**Problem details:**
Reproduce exactly, and only, the lines of the material below running from the line bearing "[00:04:11.34]" through the line bearing "[00:04:13.88]". Leave any pictures out.

____

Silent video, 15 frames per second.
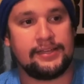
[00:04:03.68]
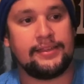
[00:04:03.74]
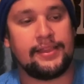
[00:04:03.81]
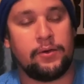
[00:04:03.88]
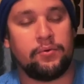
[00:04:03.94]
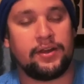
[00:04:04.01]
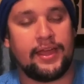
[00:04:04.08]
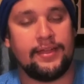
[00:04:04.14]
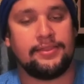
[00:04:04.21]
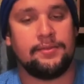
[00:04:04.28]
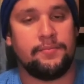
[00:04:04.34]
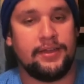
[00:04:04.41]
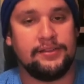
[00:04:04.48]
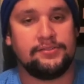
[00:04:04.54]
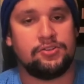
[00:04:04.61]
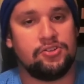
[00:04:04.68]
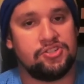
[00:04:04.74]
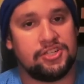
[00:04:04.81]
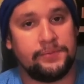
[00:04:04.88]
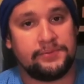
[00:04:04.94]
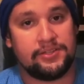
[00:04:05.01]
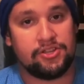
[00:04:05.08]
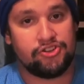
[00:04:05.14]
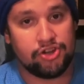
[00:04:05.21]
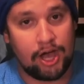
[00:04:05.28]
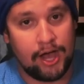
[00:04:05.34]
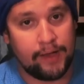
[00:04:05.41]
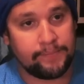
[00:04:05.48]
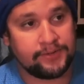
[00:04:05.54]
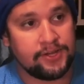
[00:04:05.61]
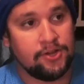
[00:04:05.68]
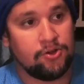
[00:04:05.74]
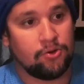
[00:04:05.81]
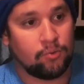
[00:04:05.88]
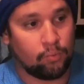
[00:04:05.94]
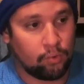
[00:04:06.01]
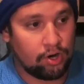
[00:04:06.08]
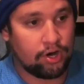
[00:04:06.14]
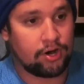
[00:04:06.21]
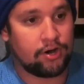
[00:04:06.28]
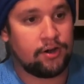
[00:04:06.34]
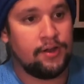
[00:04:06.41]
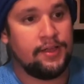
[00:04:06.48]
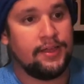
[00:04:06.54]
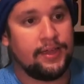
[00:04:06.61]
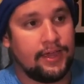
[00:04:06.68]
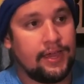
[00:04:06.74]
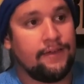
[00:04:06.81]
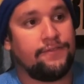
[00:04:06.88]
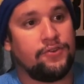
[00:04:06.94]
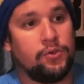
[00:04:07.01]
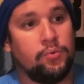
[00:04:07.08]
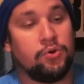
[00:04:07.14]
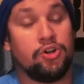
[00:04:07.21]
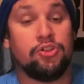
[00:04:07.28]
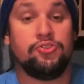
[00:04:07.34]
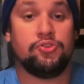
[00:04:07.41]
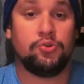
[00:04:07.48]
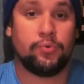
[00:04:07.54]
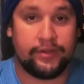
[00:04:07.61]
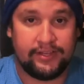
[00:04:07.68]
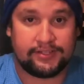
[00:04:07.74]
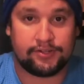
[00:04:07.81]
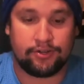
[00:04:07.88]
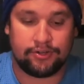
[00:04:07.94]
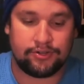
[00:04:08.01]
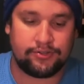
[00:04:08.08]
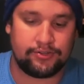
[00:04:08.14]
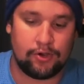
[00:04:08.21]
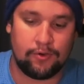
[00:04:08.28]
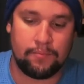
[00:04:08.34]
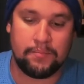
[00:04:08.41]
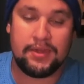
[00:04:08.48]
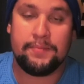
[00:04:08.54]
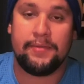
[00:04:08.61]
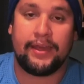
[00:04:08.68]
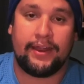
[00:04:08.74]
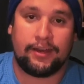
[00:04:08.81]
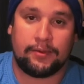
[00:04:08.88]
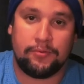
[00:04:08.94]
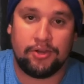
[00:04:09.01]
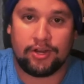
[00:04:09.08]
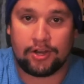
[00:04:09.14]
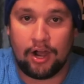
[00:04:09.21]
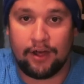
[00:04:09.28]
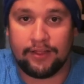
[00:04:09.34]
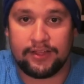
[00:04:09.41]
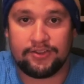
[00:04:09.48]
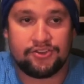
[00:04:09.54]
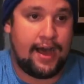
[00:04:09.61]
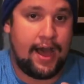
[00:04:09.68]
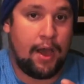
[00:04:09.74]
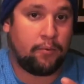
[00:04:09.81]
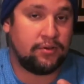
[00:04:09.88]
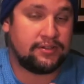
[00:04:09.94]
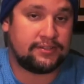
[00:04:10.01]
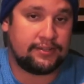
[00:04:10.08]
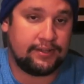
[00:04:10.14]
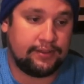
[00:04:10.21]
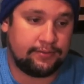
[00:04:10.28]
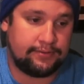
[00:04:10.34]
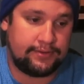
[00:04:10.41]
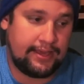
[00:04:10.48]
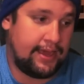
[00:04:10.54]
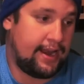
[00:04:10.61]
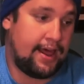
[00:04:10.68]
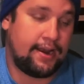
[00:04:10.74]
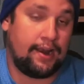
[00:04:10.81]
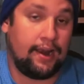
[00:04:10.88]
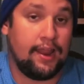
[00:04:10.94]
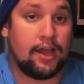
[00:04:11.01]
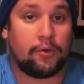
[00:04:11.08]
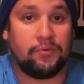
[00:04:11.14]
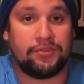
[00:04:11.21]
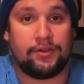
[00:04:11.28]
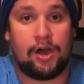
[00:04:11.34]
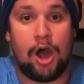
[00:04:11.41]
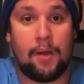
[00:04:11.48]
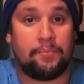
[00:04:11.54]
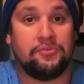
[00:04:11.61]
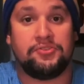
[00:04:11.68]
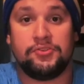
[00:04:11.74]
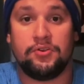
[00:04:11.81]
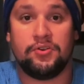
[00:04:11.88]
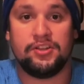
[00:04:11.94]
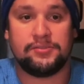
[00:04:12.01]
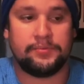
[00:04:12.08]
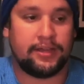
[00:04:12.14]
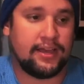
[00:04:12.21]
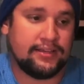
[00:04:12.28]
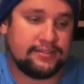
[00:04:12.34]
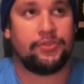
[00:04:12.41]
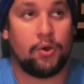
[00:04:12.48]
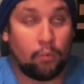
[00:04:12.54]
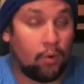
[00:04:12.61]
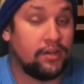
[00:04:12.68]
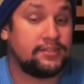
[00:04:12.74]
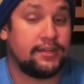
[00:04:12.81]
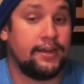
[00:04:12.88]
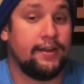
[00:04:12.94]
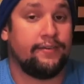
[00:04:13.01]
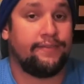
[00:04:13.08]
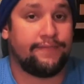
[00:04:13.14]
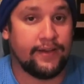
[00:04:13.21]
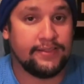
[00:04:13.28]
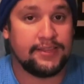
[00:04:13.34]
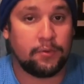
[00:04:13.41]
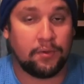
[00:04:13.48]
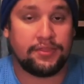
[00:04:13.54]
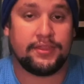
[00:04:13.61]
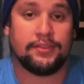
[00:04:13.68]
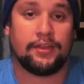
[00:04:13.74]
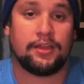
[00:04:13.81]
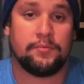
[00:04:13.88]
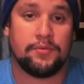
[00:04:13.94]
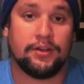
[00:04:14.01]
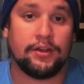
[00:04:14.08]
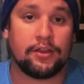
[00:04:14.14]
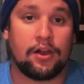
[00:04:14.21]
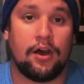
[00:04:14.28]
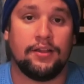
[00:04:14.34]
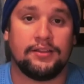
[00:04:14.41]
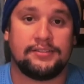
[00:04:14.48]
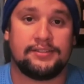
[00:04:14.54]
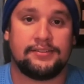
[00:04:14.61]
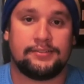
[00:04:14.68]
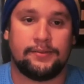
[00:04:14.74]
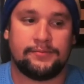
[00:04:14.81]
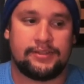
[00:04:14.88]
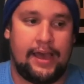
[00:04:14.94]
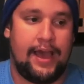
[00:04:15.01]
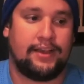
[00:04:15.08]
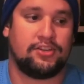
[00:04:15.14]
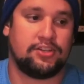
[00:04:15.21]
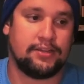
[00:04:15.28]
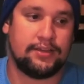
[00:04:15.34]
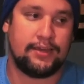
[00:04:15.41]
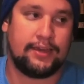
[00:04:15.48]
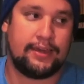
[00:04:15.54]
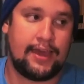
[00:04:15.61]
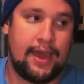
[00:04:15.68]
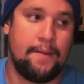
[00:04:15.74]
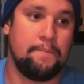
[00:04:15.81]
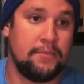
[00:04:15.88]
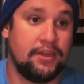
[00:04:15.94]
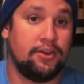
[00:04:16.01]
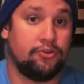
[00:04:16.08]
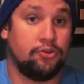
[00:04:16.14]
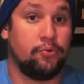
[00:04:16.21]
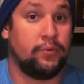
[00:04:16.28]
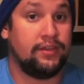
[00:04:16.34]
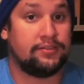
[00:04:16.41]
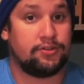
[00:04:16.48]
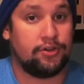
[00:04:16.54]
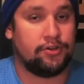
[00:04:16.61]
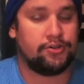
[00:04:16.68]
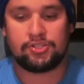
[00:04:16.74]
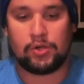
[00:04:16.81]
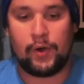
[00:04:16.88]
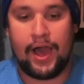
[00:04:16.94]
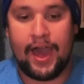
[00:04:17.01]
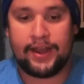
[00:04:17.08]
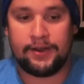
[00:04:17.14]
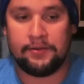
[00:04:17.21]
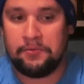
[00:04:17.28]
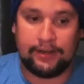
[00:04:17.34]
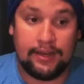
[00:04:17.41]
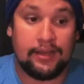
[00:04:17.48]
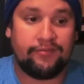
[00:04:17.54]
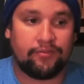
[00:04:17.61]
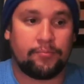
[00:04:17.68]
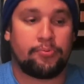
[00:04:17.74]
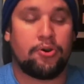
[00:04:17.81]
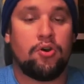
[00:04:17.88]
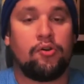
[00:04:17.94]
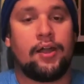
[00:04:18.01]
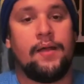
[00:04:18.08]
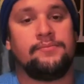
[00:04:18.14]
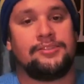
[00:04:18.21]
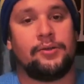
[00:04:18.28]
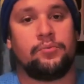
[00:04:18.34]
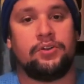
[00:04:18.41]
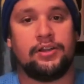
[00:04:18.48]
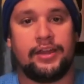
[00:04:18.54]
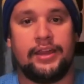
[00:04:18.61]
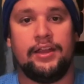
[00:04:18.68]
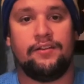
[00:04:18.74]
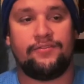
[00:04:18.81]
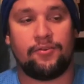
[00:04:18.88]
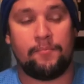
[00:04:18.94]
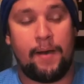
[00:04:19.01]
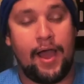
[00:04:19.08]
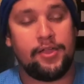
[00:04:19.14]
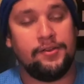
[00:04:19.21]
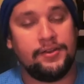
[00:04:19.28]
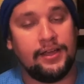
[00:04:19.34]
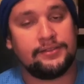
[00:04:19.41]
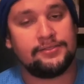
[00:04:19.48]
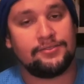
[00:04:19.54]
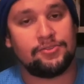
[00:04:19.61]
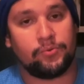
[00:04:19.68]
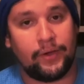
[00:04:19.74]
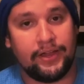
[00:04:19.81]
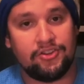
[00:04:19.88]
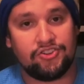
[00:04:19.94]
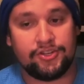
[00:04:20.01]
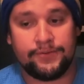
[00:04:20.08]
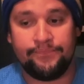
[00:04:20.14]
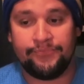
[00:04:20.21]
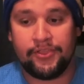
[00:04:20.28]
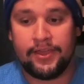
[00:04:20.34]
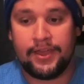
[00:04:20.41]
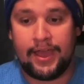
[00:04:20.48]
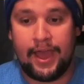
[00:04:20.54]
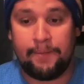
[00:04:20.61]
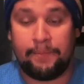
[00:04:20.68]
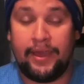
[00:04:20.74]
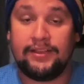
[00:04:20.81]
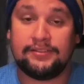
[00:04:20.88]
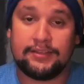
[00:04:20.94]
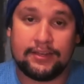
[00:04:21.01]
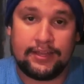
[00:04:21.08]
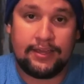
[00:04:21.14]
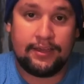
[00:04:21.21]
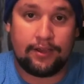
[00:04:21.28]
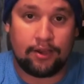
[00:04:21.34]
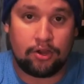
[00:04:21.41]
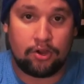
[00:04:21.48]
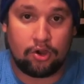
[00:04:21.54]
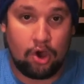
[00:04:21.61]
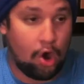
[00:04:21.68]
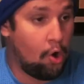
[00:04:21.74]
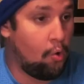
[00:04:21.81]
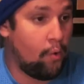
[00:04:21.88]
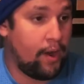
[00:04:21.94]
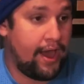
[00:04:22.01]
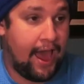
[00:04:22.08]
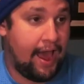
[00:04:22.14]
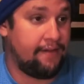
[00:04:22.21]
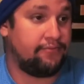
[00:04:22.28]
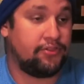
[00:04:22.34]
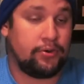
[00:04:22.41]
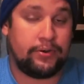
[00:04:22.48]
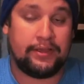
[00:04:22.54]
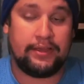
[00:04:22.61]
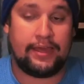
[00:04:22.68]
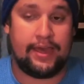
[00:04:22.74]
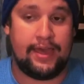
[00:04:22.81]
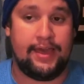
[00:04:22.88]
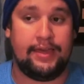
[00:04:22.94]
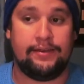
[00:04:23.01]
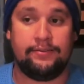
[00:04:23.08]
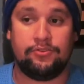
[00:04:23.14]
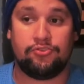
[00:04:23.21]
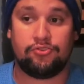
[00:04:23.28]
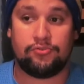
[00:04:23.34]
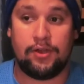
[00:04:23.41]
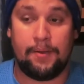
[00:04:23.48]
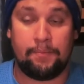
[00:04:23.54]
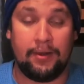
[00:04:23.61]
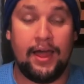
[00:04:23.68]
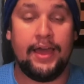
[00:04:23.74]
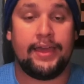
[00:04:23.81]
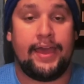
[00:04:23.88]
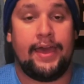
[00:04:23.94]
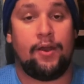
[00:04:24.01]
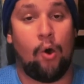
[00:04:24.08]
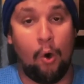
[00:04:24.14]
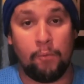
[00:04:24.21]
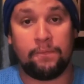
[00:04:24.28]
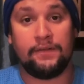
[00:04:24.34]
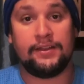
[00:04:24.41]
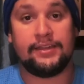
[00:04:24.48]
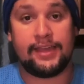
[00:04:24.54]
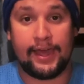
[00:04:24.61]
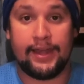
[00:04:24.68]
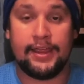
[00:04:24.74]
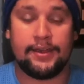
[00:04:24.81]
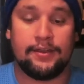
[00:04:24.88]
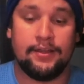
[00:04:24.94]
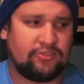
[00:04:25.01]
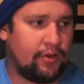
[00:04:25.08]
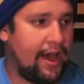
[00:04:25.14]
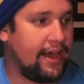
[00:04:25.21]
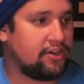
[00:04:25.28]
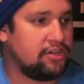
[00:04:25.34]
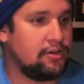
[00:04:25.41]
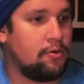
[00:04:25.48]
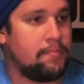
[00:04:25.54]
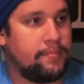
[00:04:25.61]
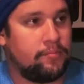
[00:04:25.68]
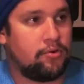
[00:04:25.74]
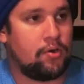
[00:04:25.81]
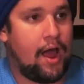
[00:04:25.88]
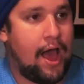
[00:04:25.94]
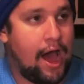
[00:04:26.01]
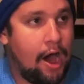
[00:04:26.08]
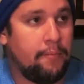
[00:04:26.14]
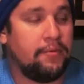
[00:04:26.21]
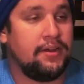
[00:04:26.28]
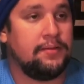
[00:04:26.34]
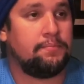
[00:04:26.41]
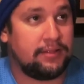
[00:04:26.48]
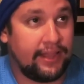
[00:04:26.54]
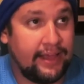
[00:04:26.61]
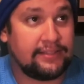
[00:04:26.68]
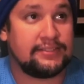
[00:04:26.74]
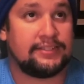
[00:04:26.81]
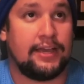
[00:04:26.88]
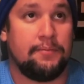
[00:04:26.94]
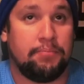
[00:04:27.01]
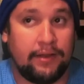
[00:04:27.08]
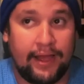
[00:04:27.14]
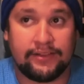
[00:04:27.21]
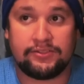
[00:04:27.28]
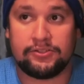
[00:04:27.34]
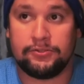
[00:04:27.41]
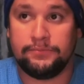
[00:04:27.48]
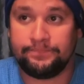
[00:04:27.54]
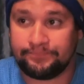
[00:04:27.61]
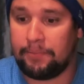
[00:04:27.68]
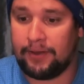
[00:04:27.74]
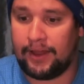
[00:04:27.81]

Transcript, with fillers: thing that would get them internships and jobs were if you were to do research. So me being at a community college, I was dead out of luck with opportunities because there wasn't enough funding within the community college system to actually get me to do research. So I had to look for programs that were geared for my unique situation and basically go after it and apply and hopefully get in. So I actually remember how many places I applied to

____

**Solution to this problem:**
[00:04:11.34]
[00:04:11.41]
[00:04:11.48]
[00:04:11.54]
[00:04:11.61]
[00:04:11.68]
[00:04:11.74]
[00:04:11.81]
[00:04:11.88]
[00:04:11.94]
[00:04:12.01]
[00:04:12.08]
[00:04:12.14]
[00:04:12.21]
[00:04:12.28]
[00:04:12.34]
[00:04:12.41]
[00:04:12.48]
[00:04:12.54]
[00:04:12.61]
[00:04:12.68]
[00:04:12.74]
[00:04:12.81]
[00:04:12.88]
[00:04:12.94]
[00:04:13.01]
[00:04:13.08]
[00:04:13.14]
[00:04:13.21]
[00:04:13.28]
[00:04:13.34]
[00:04:13.41]
[00:04:13.48]
[00:04:13.54]
[00:04:13.61]
[00:04:13.68]
[00:04:13.74]
[00:04:13.81]
[00:04:13.88]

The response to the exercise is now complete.